I might somewhat have preferred if the shoulder embellishments had been mounted on ordinary upper sleeves, rather than such bulky, tubular ones. (These bring back unpleasant memories of Elena’s outfits in her season.) The print and the construction are superb, though.

2 comments

1 ping

  1. 1
    SC (Salty Current), OM

    1. American Museum of Natural History. Well, at least they didn’t make items out of the insects like they did on Project Accessory, or turn them into cyborg slaves. They did put them alone in clear boxes, and provided no knowledge about them at all. The designers had to be inspired by their superficial appearance, which is sad. Another challenge in which the designs, and humans, could have benefited from an appreciation of the moral considerability and experience of nonhuman animals.

    2. What’s wrong with Isaac Mizrahi? Some of his comments are bizarre, and then he seems to realize it and basically tells himself to shut up. His response to Jeffrey’s post-party floor lamp was to talk about how the wearer couldn’t sip a martini in that hood? In an avant garde challenge?

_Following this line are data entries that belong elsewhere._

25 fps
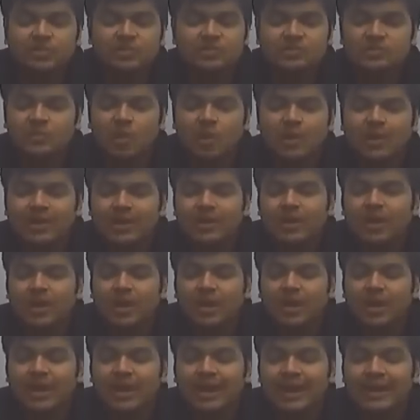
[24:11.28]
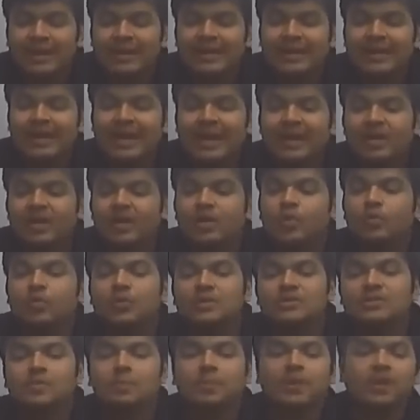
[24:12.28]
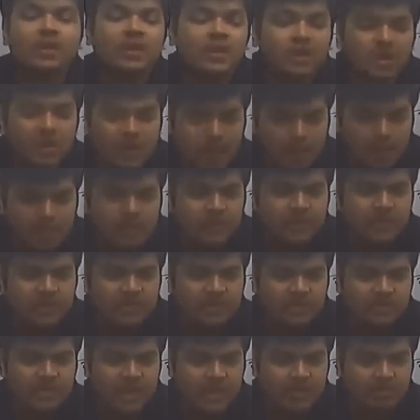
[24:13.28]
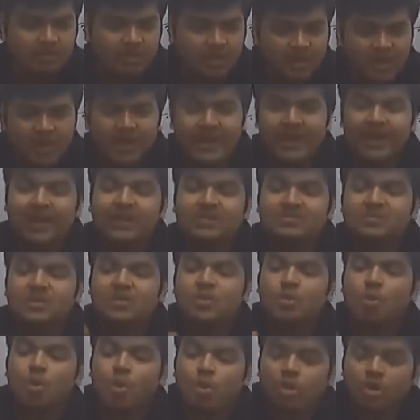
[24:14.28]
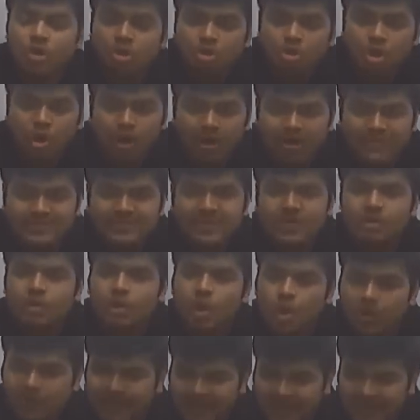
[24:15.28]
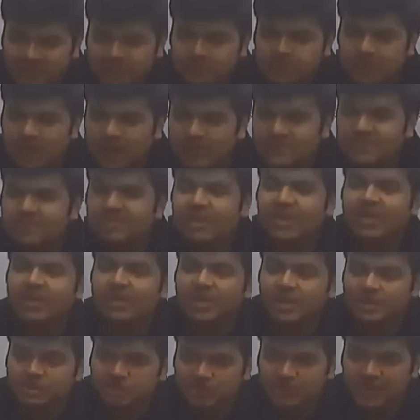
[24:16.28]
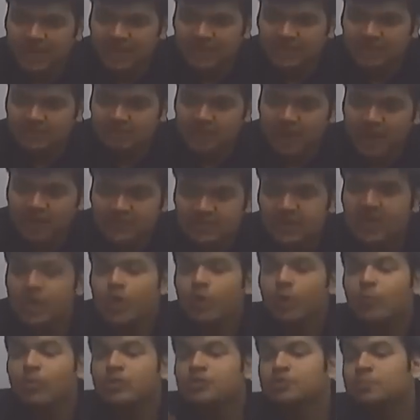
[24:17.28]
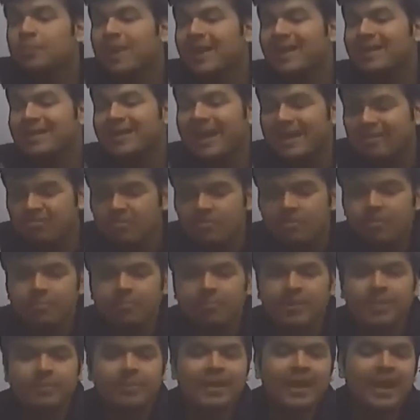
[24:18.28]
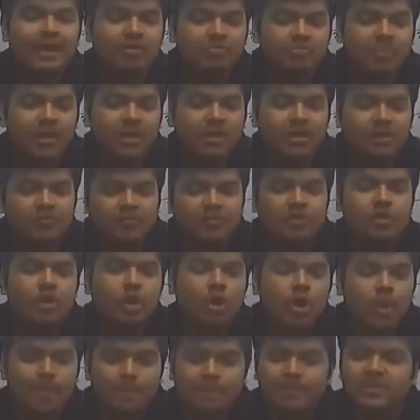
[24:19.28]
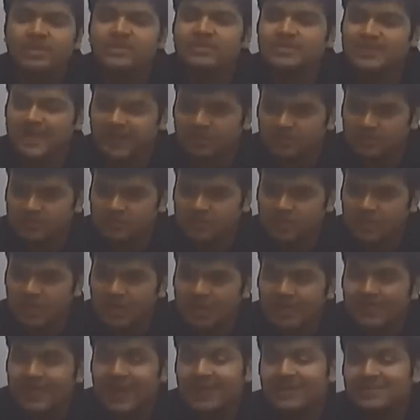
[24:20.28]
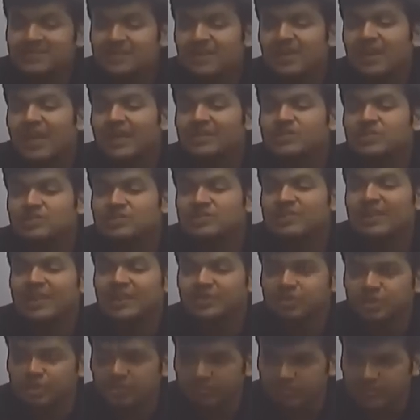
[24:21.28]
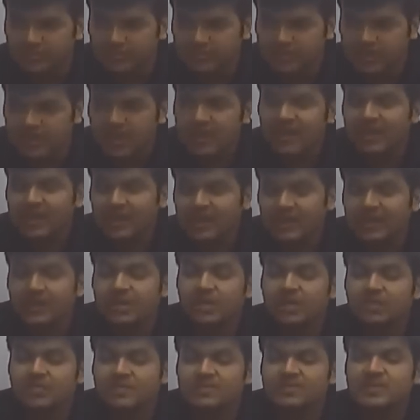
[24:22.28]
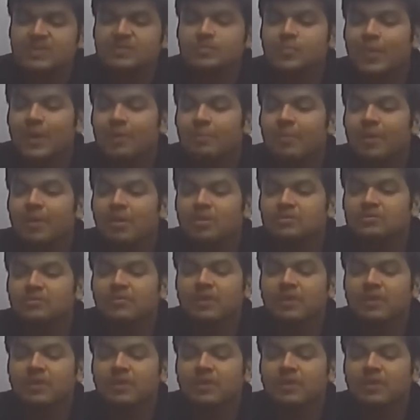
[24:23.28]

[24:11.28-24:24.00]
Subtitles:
is not indicated towards a particular company in general. It is a court law. It's a law that is passed, a regulation that is passed, which might be detrimental for your company's sales. That is a legislation risk. Legal risk is when because of a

    I’m tired, very tired, of the casual animal exploitation, but my favorite designs this time would be: Irina’s (I think she’s the best designer they’ve had on the show; and this particular design captured a delicateness, strength, beauty, and whimsy), Elena’s, and either Korto’s or Victor’s.

  2. 2
    pacal

    Wow!? I would never have believed that clothes could be so ugly. (with the one exception that you thought should have won.)